▶ **Task**
What you return must match the records below exactly, apart from the omitted pictures.

▶ **Data supplied**
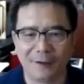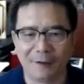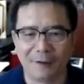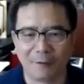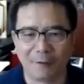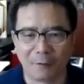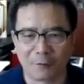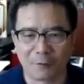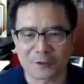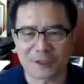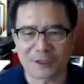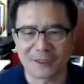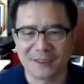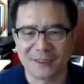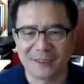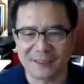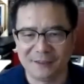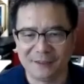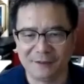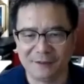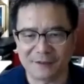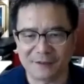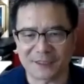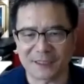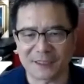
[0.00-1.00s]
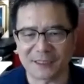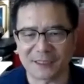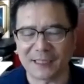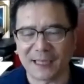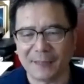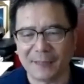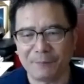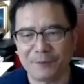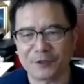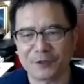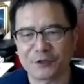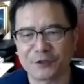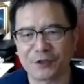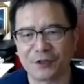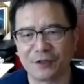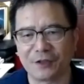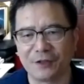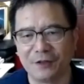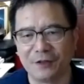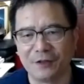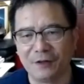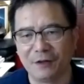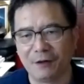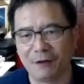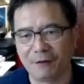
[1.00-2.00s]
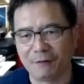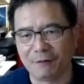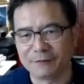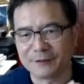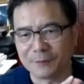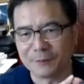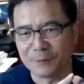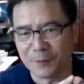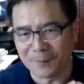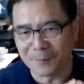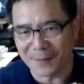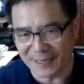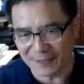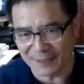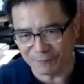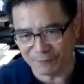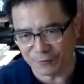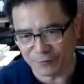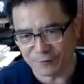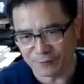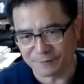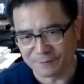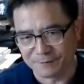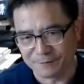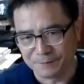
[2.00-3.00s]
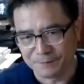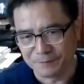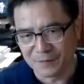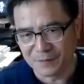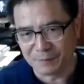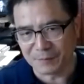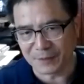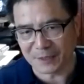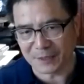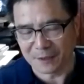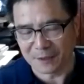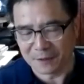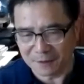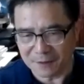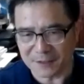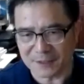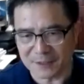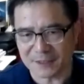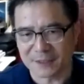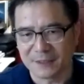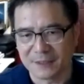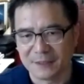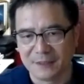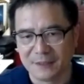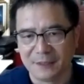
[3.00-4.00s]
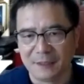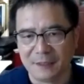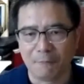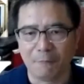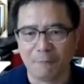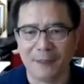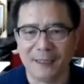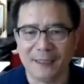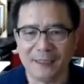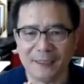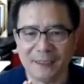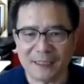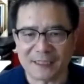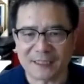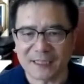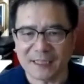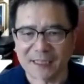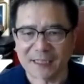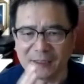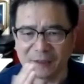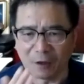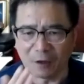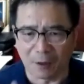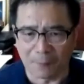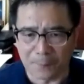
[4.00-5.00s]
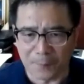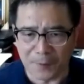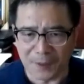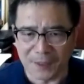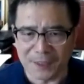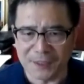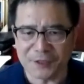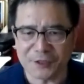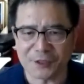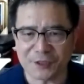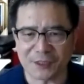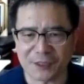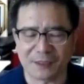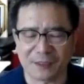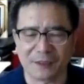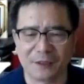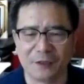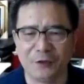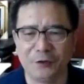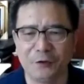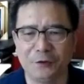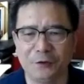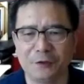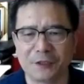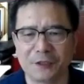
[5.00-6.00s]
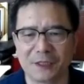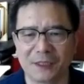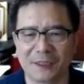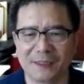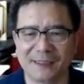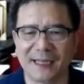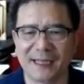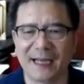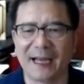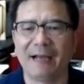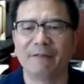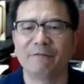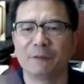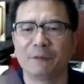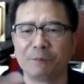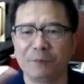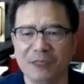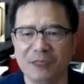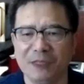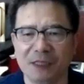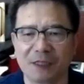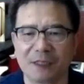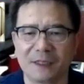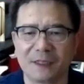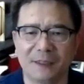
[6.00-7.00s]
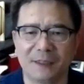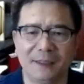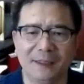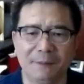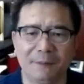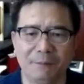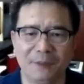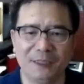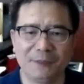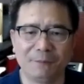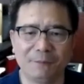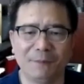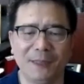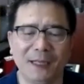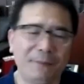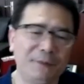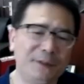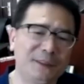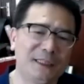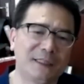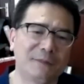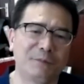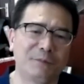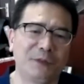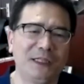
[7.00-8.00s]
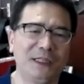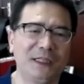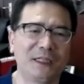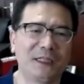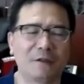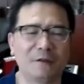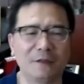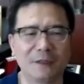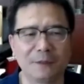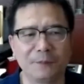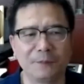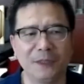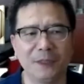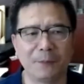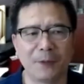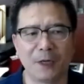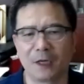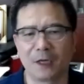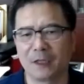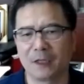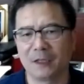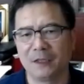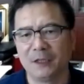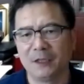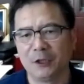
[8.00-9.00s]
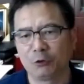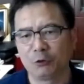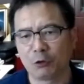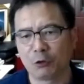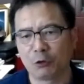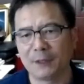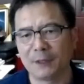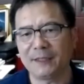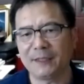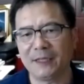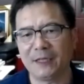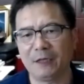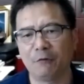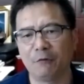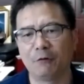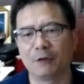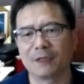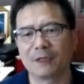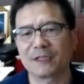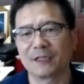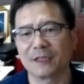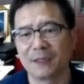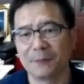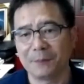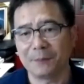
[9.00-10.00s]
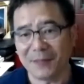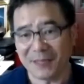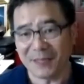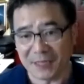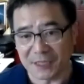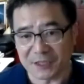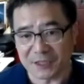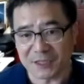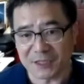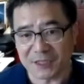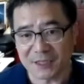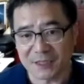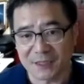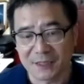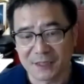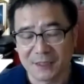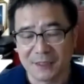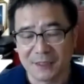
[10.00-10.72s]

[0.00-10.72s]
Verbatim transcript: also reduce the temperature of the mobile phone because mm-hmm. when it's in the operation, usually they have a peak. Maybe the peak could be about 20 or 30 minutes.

▶ **Result of this exercise**
[0.00-1.00s]
[1.00-2.00s]
[2.00-3.00s]
[3.00-4.00s]
[4.00-5.00s]
[5.00-6.00s]
[6.00-7.00s]
[7.00-8.00s]
[8.00-9.00s]
[9.00-10.00s]
[10.00-10.72s]

[0.00-10.72s]
Verbatim transcript: also reduce the temperature of the mobile phone because mm-hmm. when it's in the operation, usually they have a peak. Maybe the peak could be about 20 or 30 minutes.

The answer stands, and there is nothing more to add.